TLDR
A task spec is the difference between AI asking 10 clarifying questions and AI just executing. Good specs include context (why), numbered requirements (what), technical approach (how), and acceptance criteria (definition of done). Bad specs say "build the login page." Good specs say exactly which files to create, which patterns to follow, and what tests to write.
The Task Spec Structure
# Task 2.1: User Authentication
## Context
Why this task exists and where it fits in the project.
## Requirements
1. POST /auth/login returns JWT token
2. POST /auth/register creates user, returns JWT
3. POST /auth/logout invalidates token
4. All endpoints handle errors with proper HTTP codes
## Technical Approach
- Use /src/lib/auth.ts for auth logic
- Follow patterns in /src/lib/db.ts
- Store tokens in httpOnly cookies (see ARCHITECTURE.md §Auth)
## Acceptance Criteria
- [ ] Login works with valid credentials
- [ ] Login returns 401 for invalid credentials
- [ ] Register rejects duplicates with 409
- [ ] Unit tests for all auth functions (min 6 tests)
- [ ] Smoke test verified
## Dependencies
- Task 1.3 (database setup) must be complete What Makes a Spec Good
Numbered requirements — each testable on its own. AI can check them off systematically.
Specific file paths — not "update the auth module" but "update /src/lib/auth.ts." Eliminates ambiguity.
Pattern references — "follow patterns in X" prevents inconsistency. AI won't invent a new pattern when you have one already.
Acceptance criteria — checkboxes. Either done or not. No partial credit confusion.
Explicit test requirements — minimum test count in the spec. AI will skip tests if you don't enforce them.
Generating Specs with Claude
In your Claude Project brainstorming conversation, after scoping is done:
Generate detailed task specs for Sprint 1. Each spec should
include context, numbered requirements, technical approach with
specific file paths, acceptance criteria as checkboxes, and
explicit test requirements. Use our TASK_TEMPLATE.md format. Review every spec Claude generates. Look for vague requirements ("handle errors properly" → "return 400 with an error JSON body for validation failures"), missing test requirements, and unspecified edge cases.
Sprint Plan Structure
# Sprint 1 Plan
## Goal
User auth, profiles, and basic tool library
## Tasks
| # | Task | Estimate | Dependencies | Status |
|---|------|----------|--------------|--------|
| 1.1 | Database schema setup | 2h | None | ✅ |
| 1.2 | Migrations | 1h | 1.1 | ✅ |
| 1.3 | Auth endpoints | 3h | 1.2 | 🔄 |
| 1.4 | User profiles | 2h | 1.3 | ⬜ |
## Rules
- Max 12 tasks per sprint
- Each task ≤ 4 hours
- All tasks must have acceptance criteria Task Sizing
- Good task size: 1–4 hours.
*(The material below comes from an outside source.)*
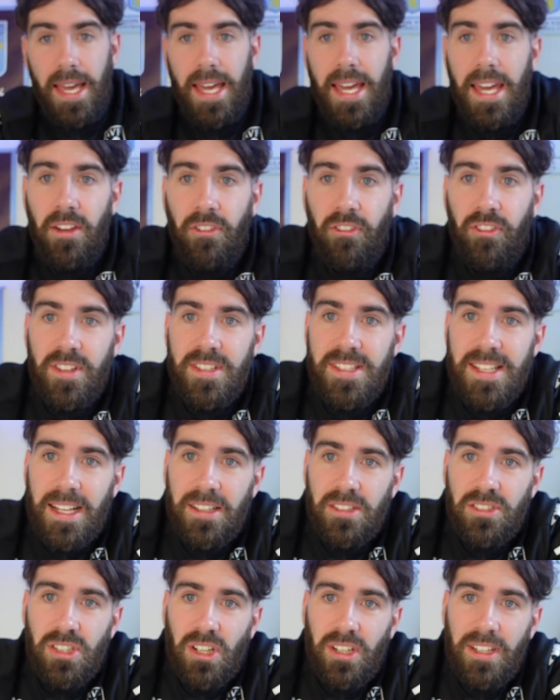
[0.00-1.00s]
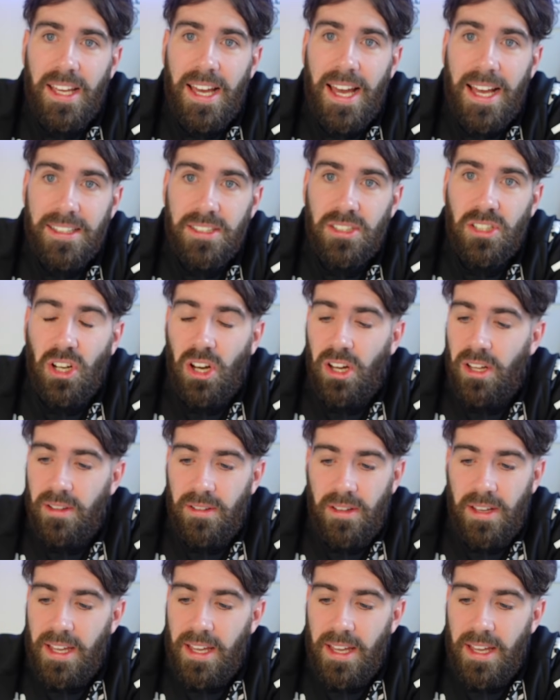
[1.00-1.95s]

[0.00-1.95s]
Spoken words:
If Sanson has got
Specific output. Clear done state.
- Too big: "Build the entire auth system." Split it.
- Too small: "Add one CSS property." Combine with related work.
If a task generates more than 300 lines of code, it was probably too big. Split it next time.
Mid-Task Discoveries
AI discovers something that needs fixing during a task. Options:
- If it's genuinely required to complete the current task: add to acceptance criteria, note it
- If it's a separate concern: "Write a task doc and add to the sprint backlog"
- Never: just go fix it without documenting it
Side quests without documentation are how codebases become unmaintainable.